=== Supplied entries ===

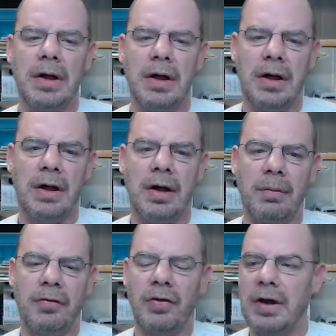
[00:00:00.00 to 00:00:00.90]

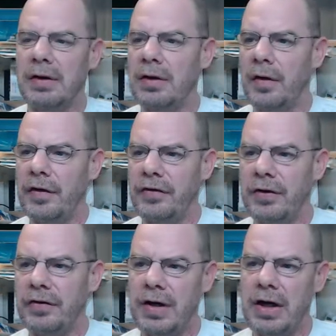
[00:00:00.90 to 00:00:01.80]
um, so I can let all that
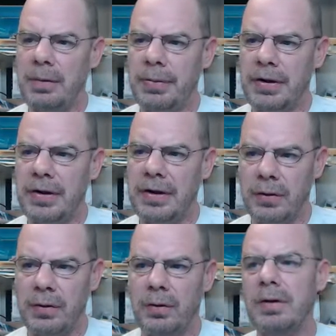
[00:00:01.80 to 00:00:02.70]
stuff dry up and then
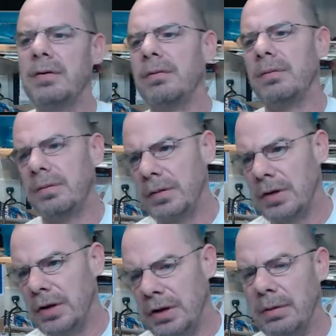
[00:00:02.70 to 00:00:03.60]
start on
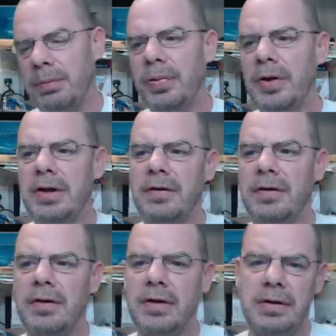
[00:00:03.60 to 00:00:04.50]
um, putting
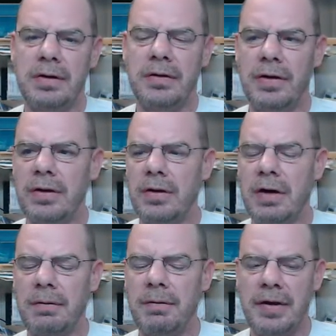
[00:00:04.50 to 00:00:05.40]
the interior and
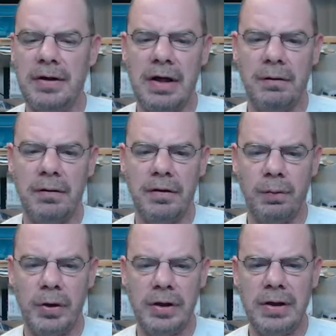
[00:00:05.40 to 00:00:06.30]
everything together this
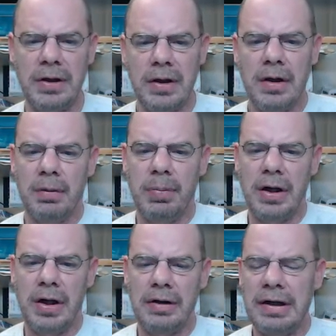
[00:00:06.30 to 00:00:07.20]
week.
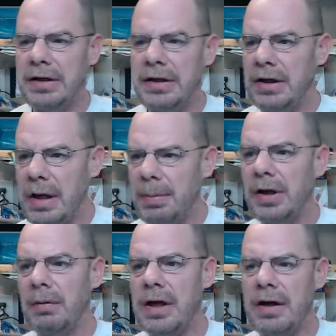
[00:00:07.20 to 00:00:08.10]
But that didn't happen.
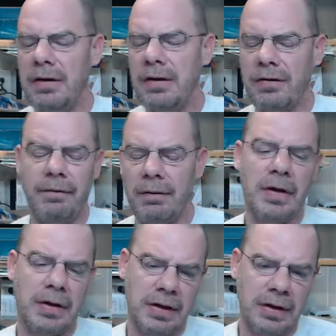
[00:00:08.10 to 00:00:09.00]
I ran into some
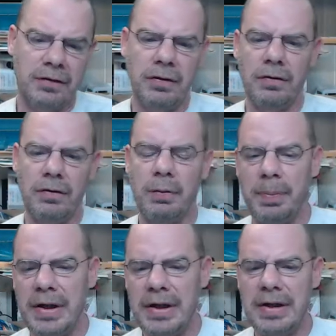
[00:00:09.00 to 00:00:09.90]
uh, issues with the
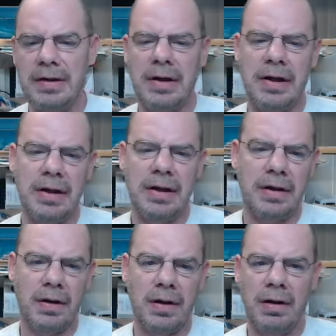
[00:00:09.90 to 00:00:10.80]
paint
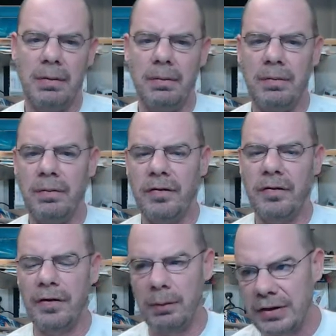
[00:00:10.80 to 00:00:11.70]
and um,
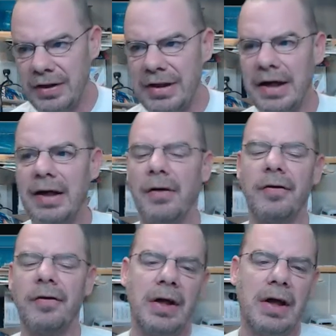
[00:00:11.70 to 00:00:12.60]
some with the decals.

=== Description of the task ===
Could you print all of the entries exactly, skipping the images?

=== Exercise answer ===
[00:00:00.00 to 00:00:00.90]

[00:00:00.90 to 00:00:01.80]
um, so I can let all that
[00:00:01.80 to 00:00:02.70]
stuff dry up and then
[00:00:02.70 to 00:00:03.60]
start on
[00:00:03.60 to 00:00:04.50]
um, putting
[00:00:04.50 to 00:00:05.40]
the interior and
[00:00:05.40 to 00:00:06.30]
everything together this
[00:00:06.30 to 00:00:07.20]
week.
[00:00:07.20 to 00:00:08.10]
But that didn't happen.
[00:00:08.10 to 00:00:09.00]
I ran into some
[00:00:09.00 to 00:00:09.90]
uh, issues with the
[00:00:09.90 to 00:00:10.80]
paint
[00:00:10.80 to 00:00:11.70]
and um,
[00:00:11.70 to 00:00:12.60]
some with the decals.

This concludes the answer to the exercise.